*Directions for this task*
Repeat, word for word, every line from the line holding "(5.21 s to 6.25 s)" through the final line of the entries below. Skip all pictures.
Provided records Start Marker
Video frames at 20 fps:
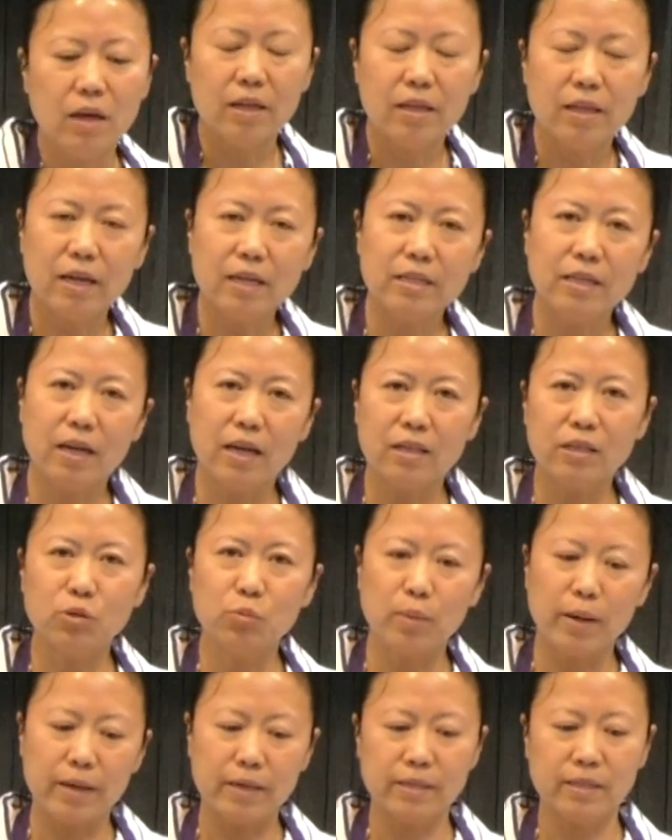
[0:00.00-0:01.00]
That's hence
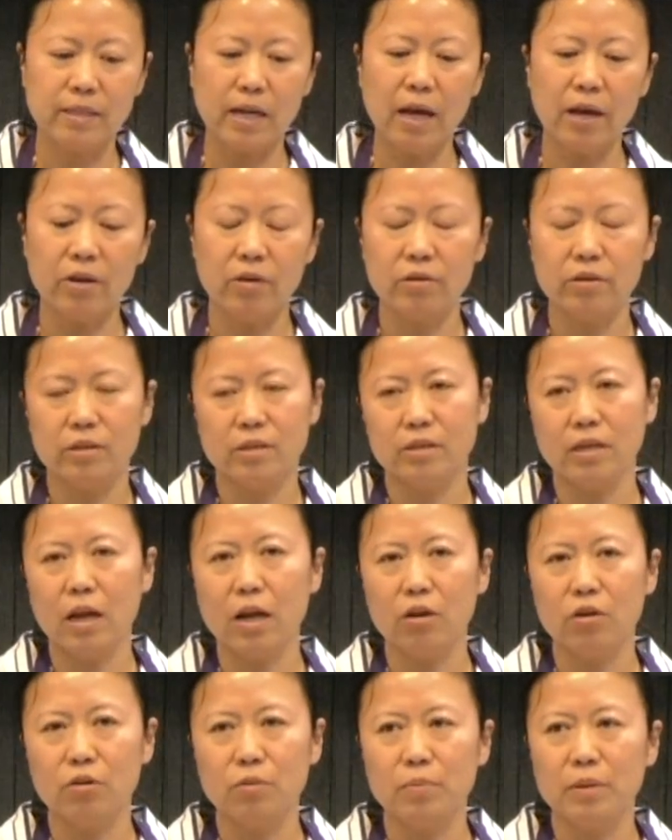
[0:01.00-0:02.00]
my style is
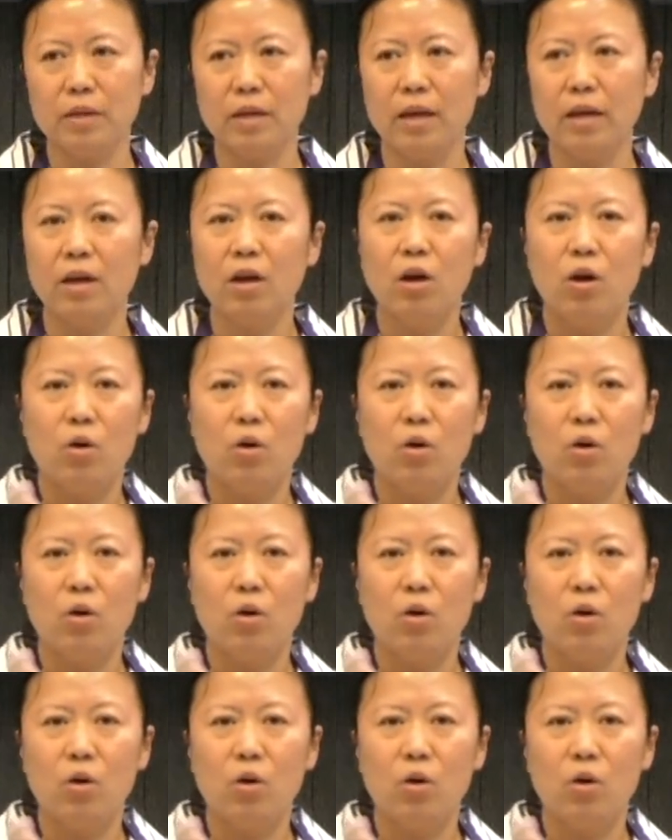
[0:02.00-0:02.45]
not gonna be like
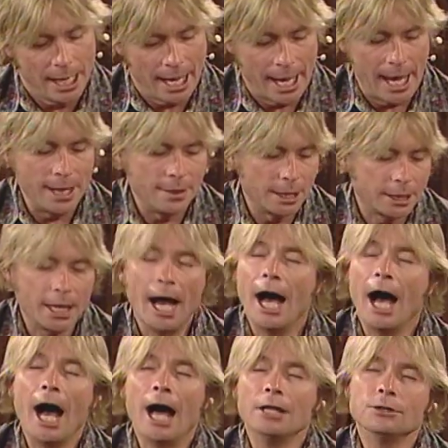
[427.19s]
And the
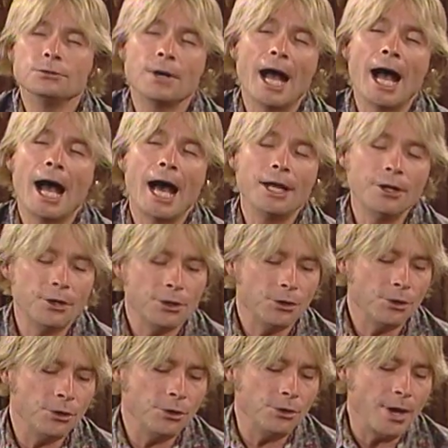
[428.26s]

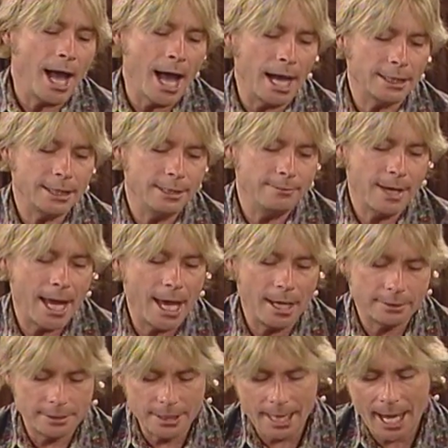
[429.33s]
Colorado Rocky
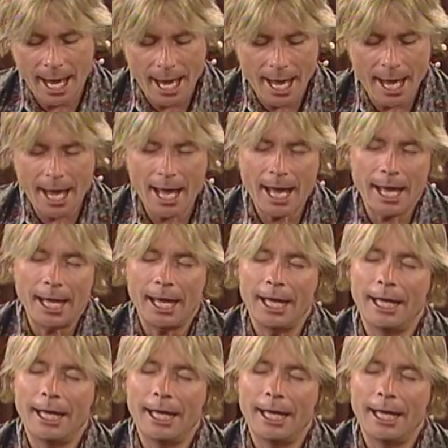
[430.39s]
Mountain High.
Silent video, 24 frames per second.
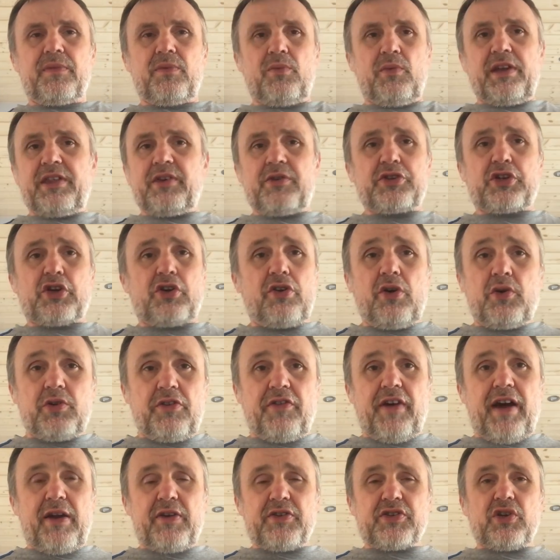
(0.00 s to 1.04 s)
whether it's
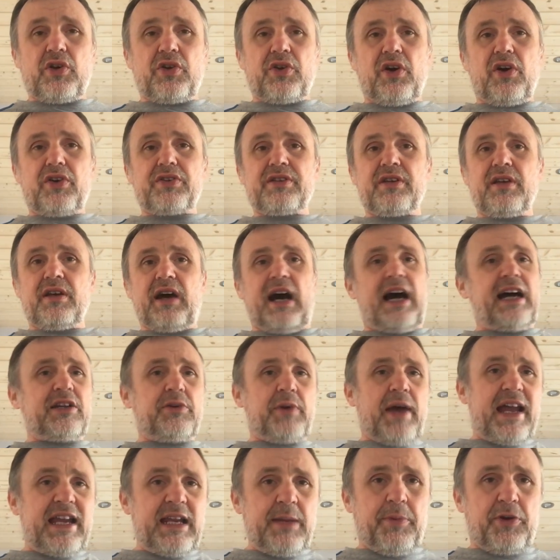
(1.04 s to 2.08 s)
coronavirus or not. I don't
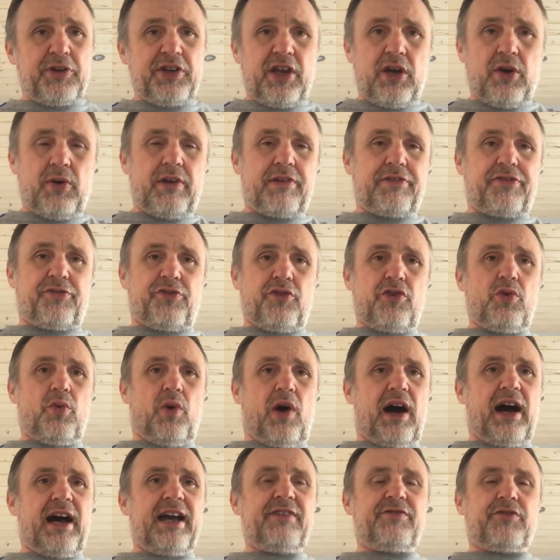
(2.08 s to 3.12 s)
want anybody going through
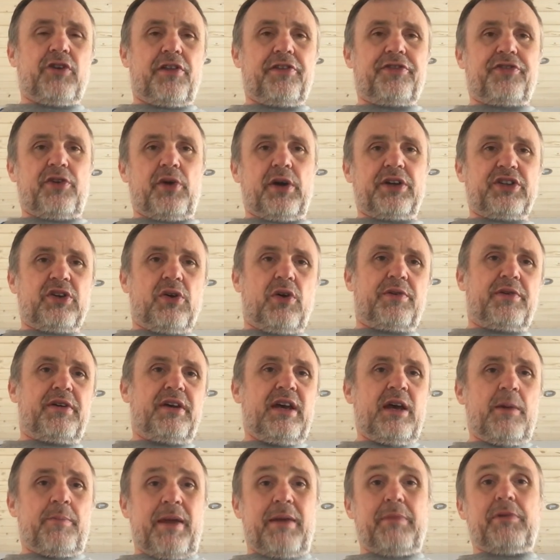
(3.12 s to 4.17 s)
what I've gone through. I don't
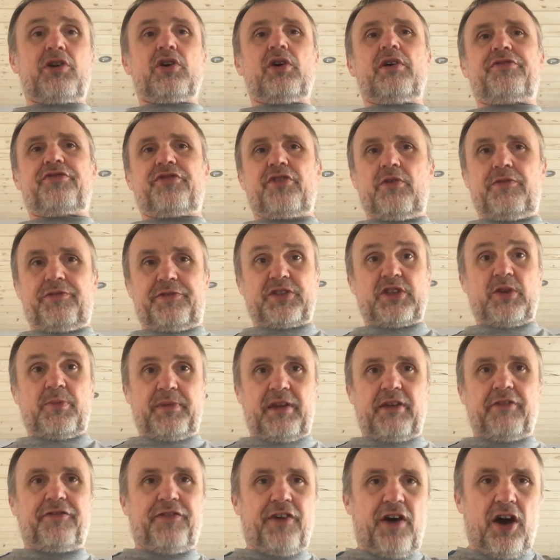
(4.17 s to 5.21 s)
want people going through
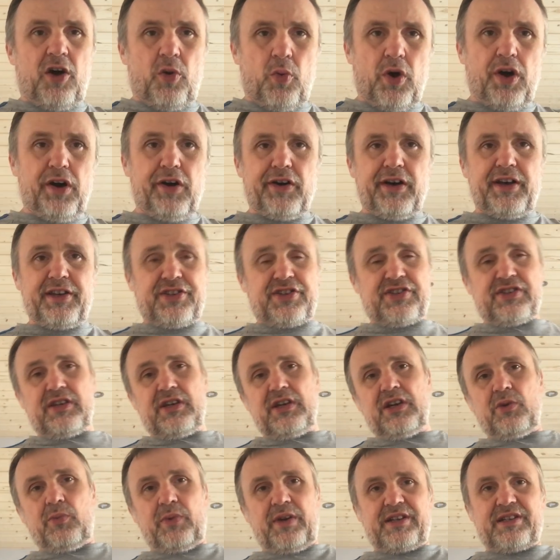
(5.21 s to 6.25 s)
something far worse,
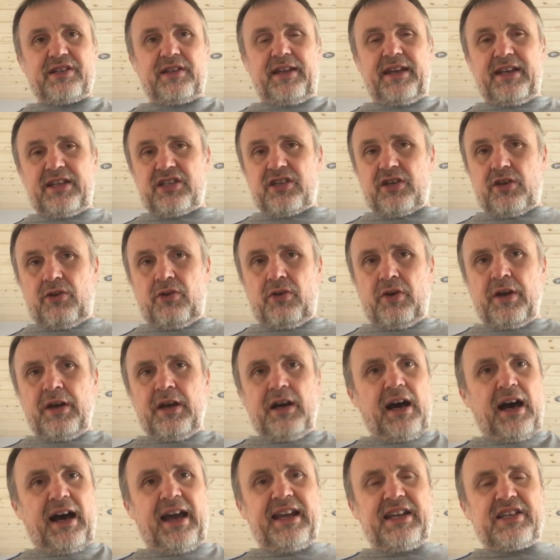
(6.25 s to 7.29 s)
which leads to
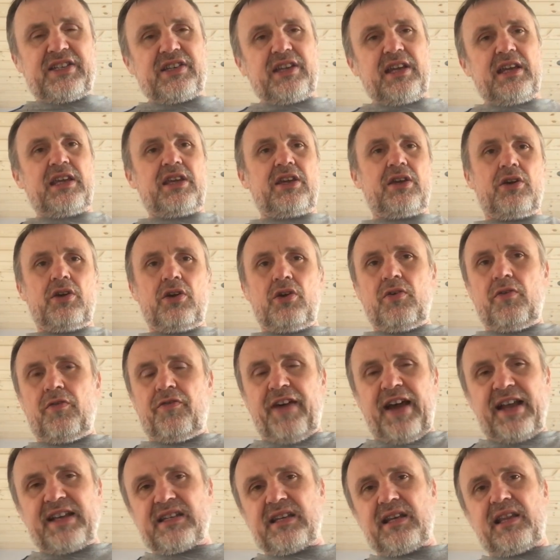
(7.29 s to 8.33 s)
ICU,
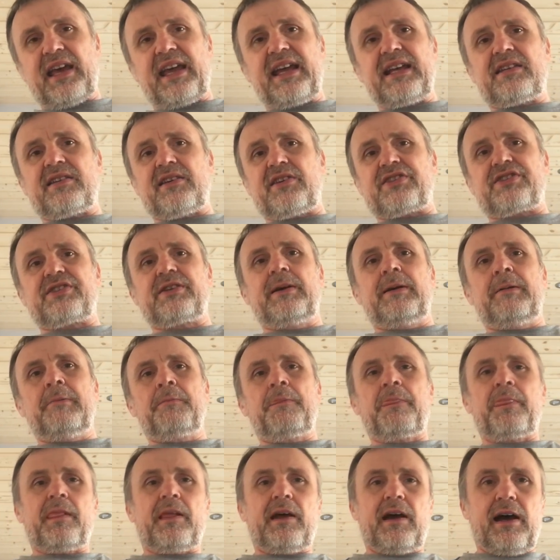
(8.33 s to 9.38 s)
ventilators,
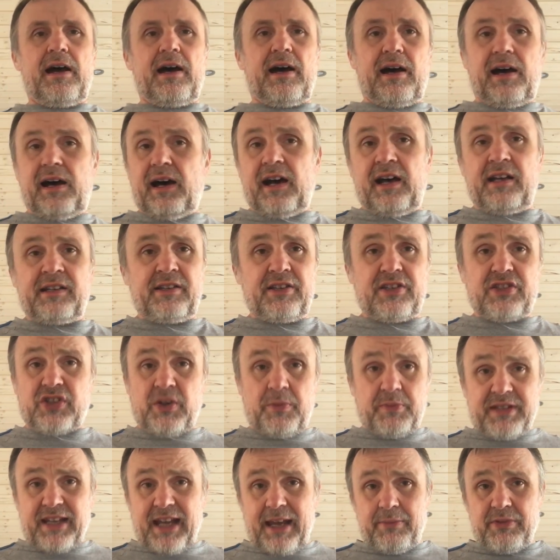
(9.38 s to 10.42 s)
and
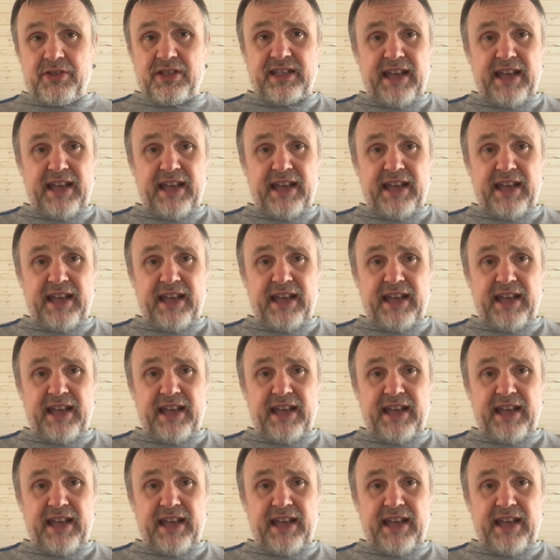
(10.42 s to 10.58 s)
sometimes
Provided records End Marker
*The answer*
(5.21 s to 6.25 s)
something far worse,
(6.25 s to 7.29 s)
which leads to
(7.29 s to 8.33 s)
ICU,
(8.33 s to 9.38 s)
ventilators,
(9.38 s to 10.42 s)
and
(10.42 s to 10.58 s)
sometimes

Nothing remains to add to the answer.